> **Listed entries**:
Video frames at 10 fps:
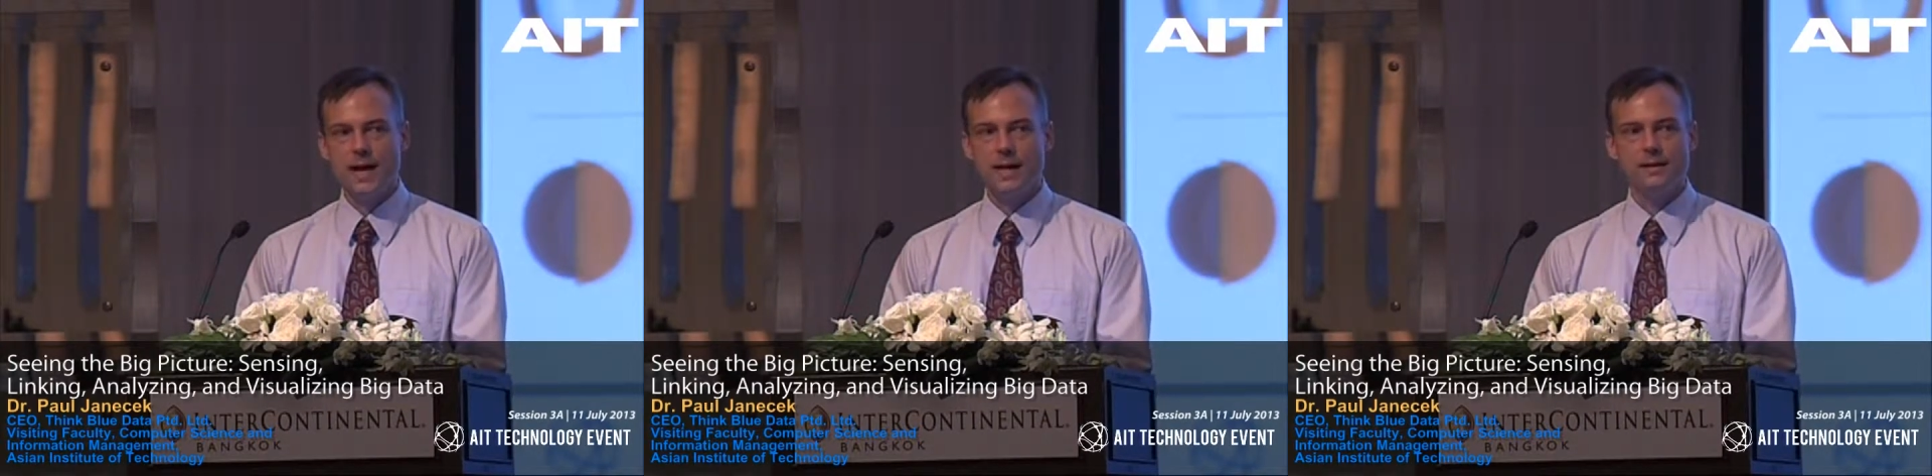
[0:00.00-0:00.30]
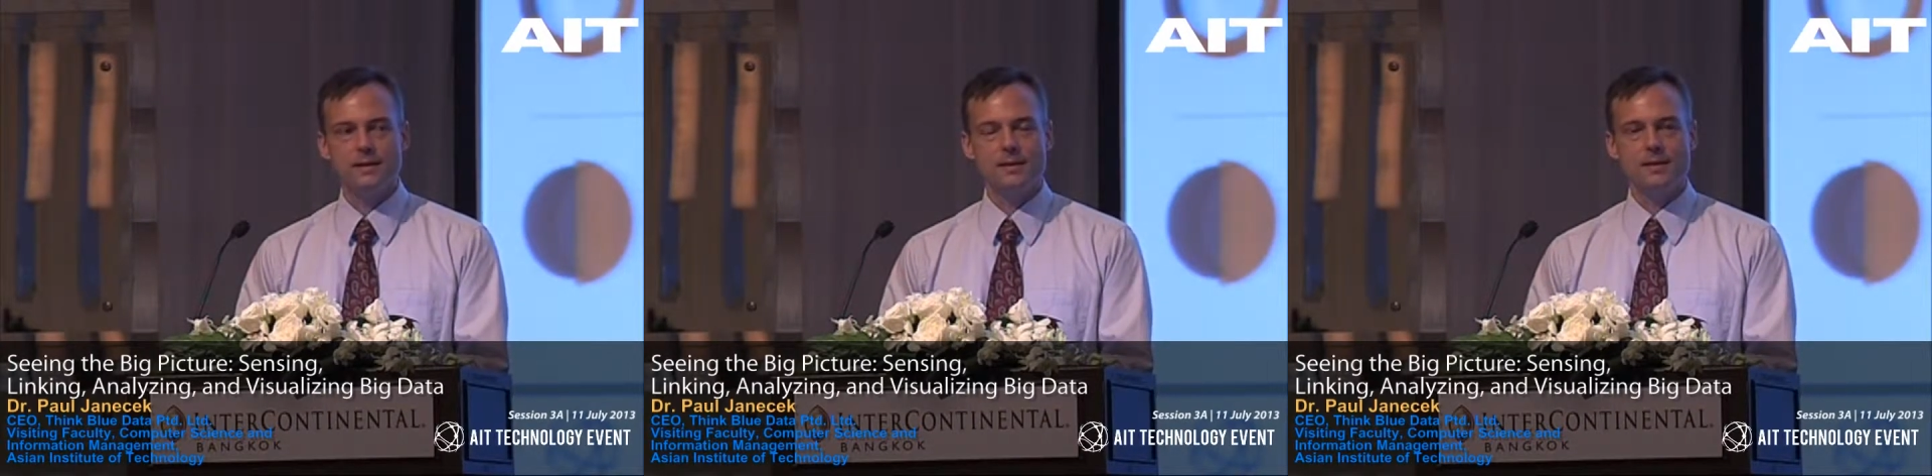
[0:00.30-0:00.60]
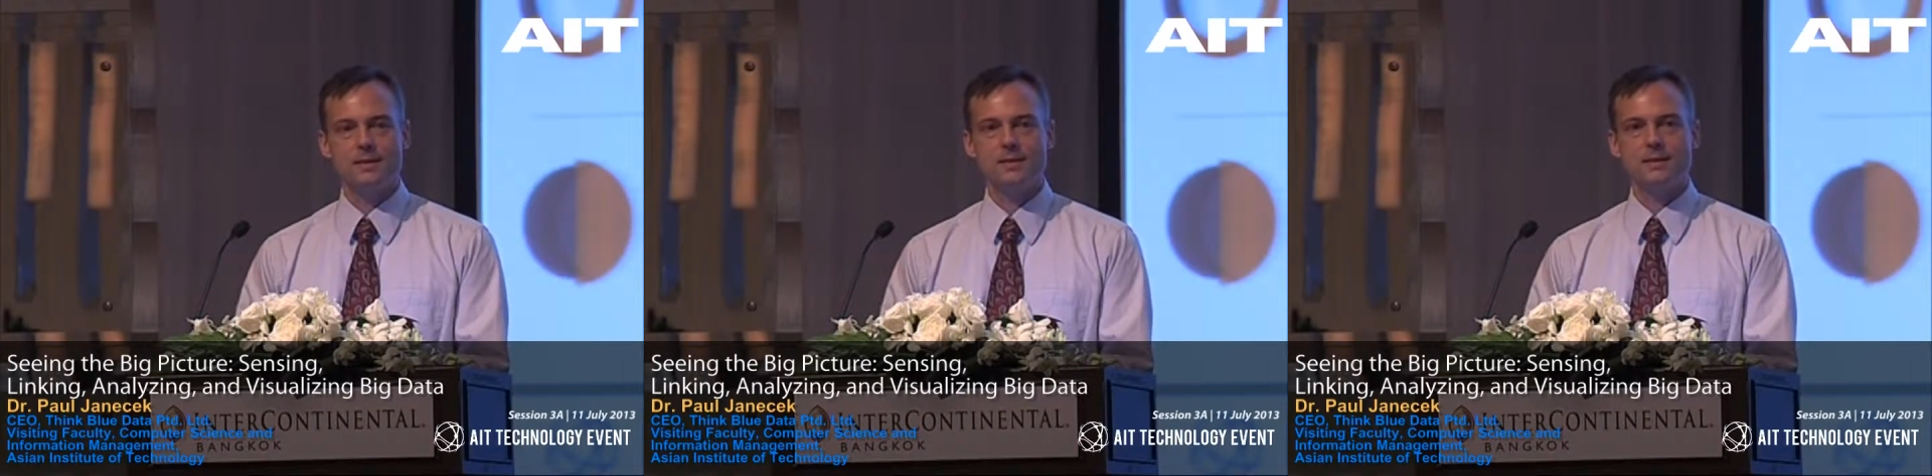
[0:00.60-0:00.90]
at
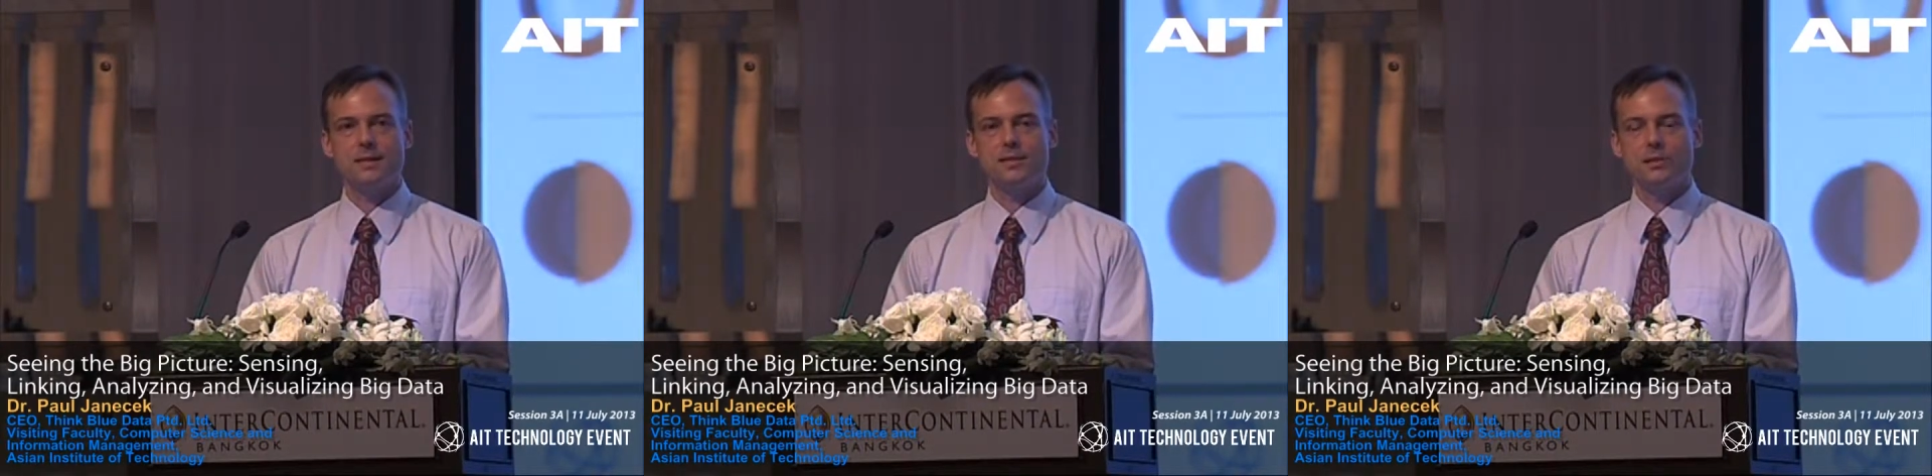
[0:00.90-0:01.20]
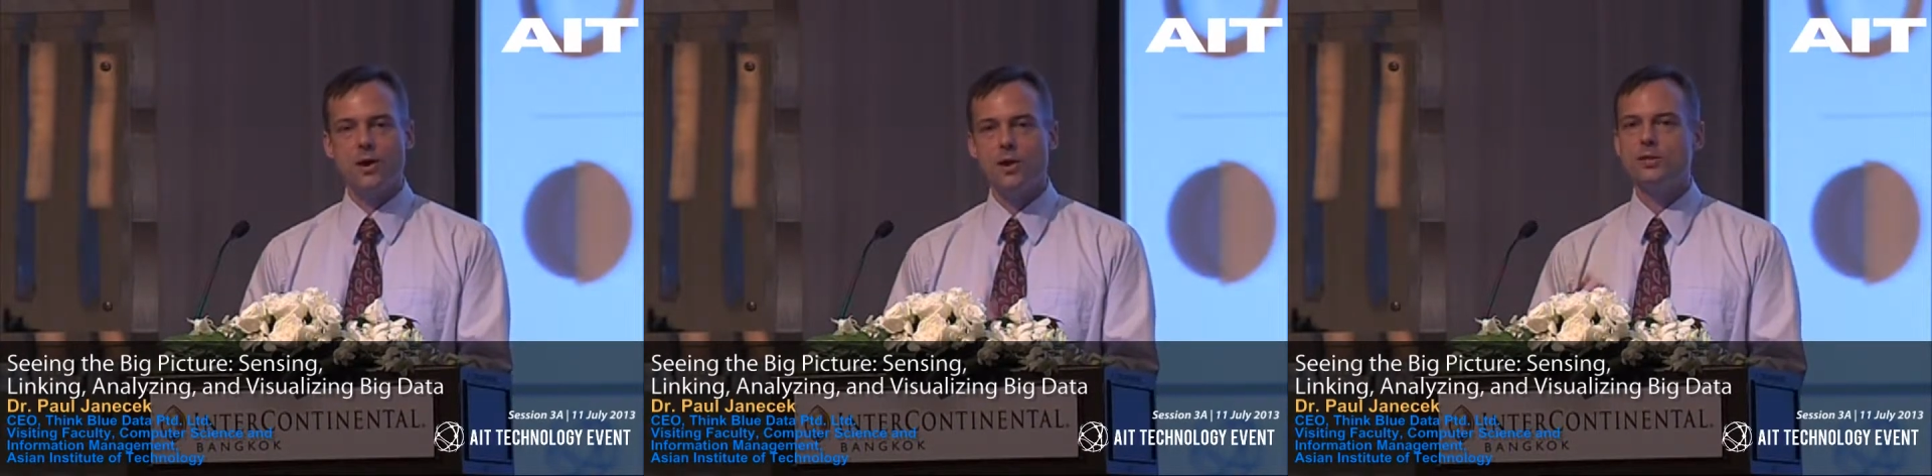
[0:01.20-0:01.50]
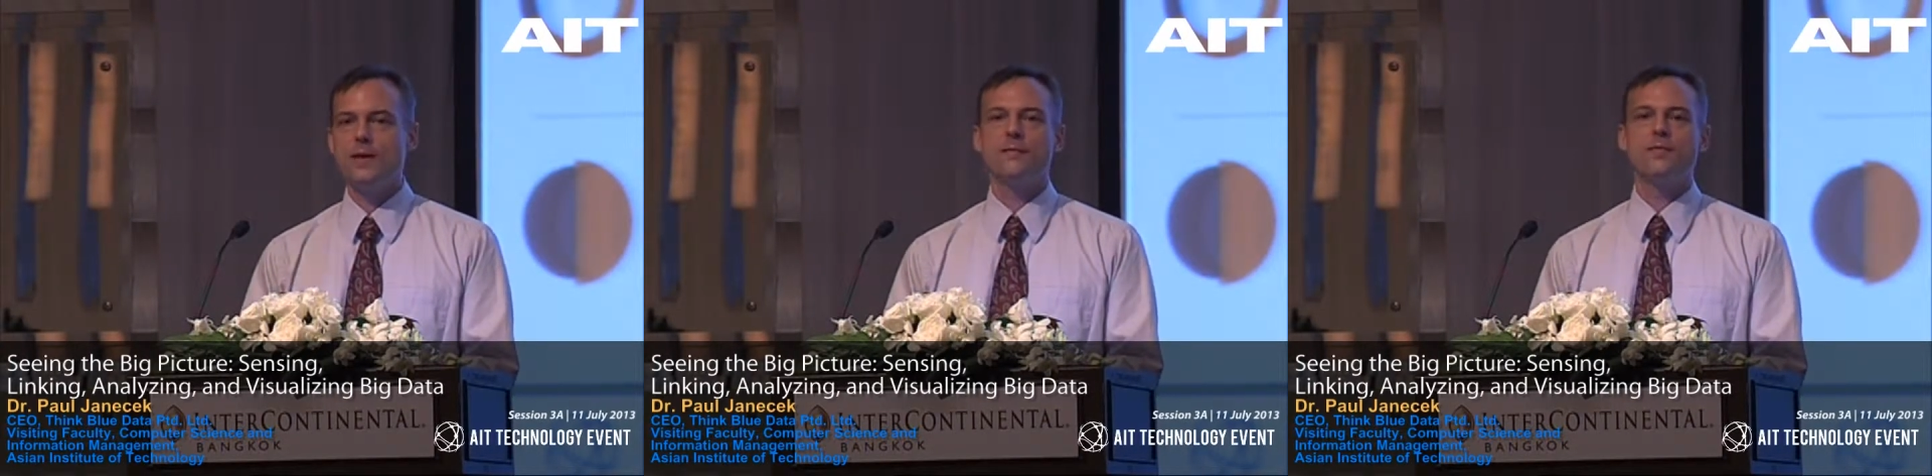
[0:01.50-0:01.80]
this
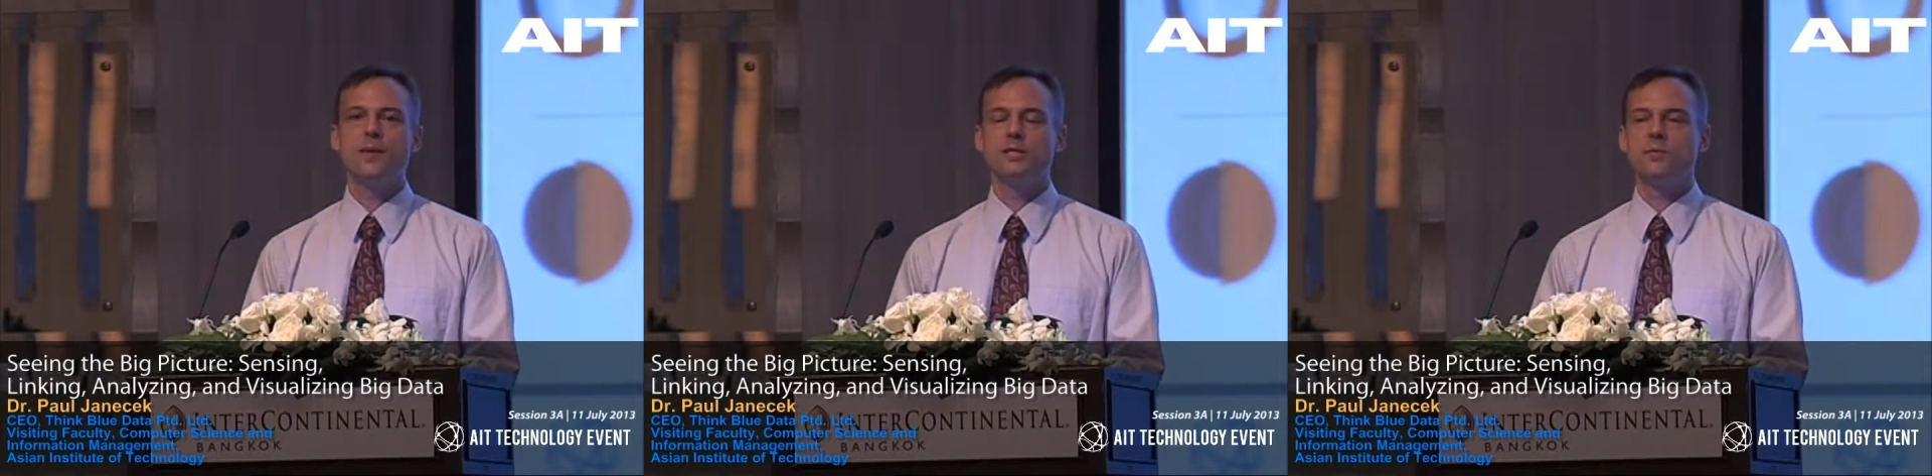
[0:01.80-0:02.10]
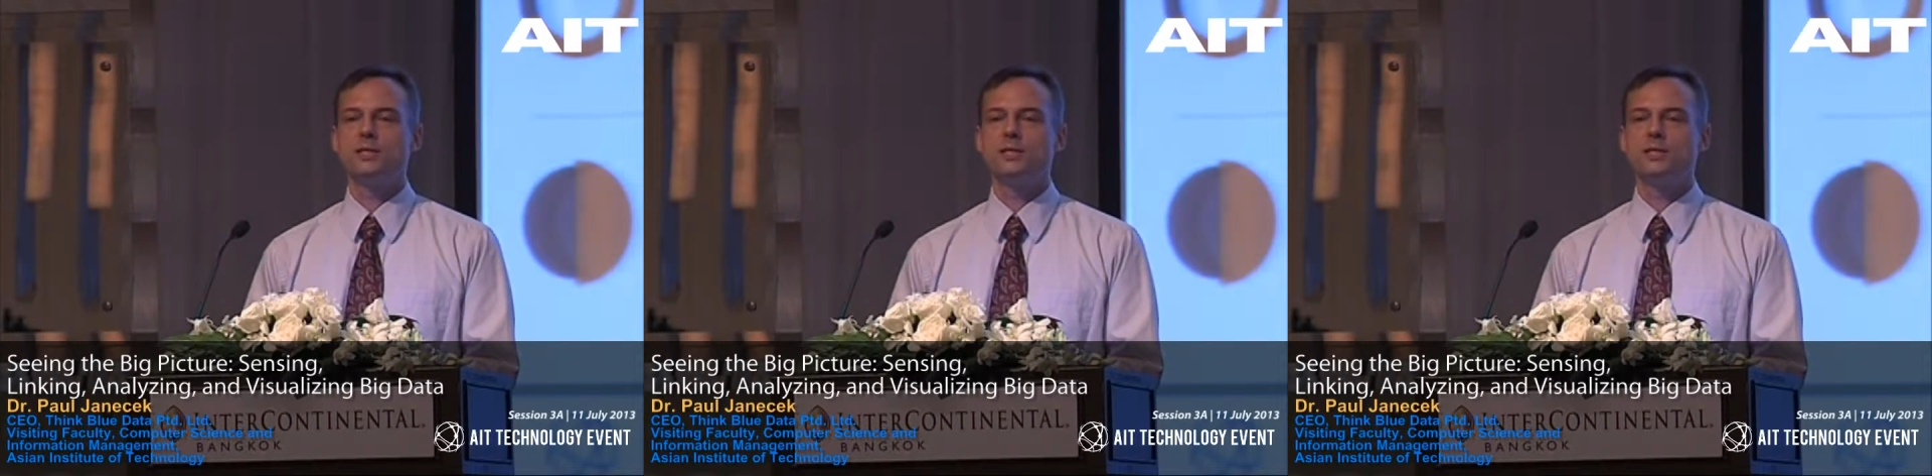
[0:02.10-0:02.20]
large amount of information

> **Your objective**: Exactly as written, print each entry, leaving all pictures out.

> **Answer**:
Video frames at 10 fps:
[0:00.00-0:00.30]
[0:00.30-0:00.60]
[0:00.60-0:00.90]
at
[0:00.90-0:01.20]
[0:01.20-0:01.50]
[0:01.50-0:01.80]
this
[0:01.80-0:02.10]
[0:02.10-0:02.20]
large amount of information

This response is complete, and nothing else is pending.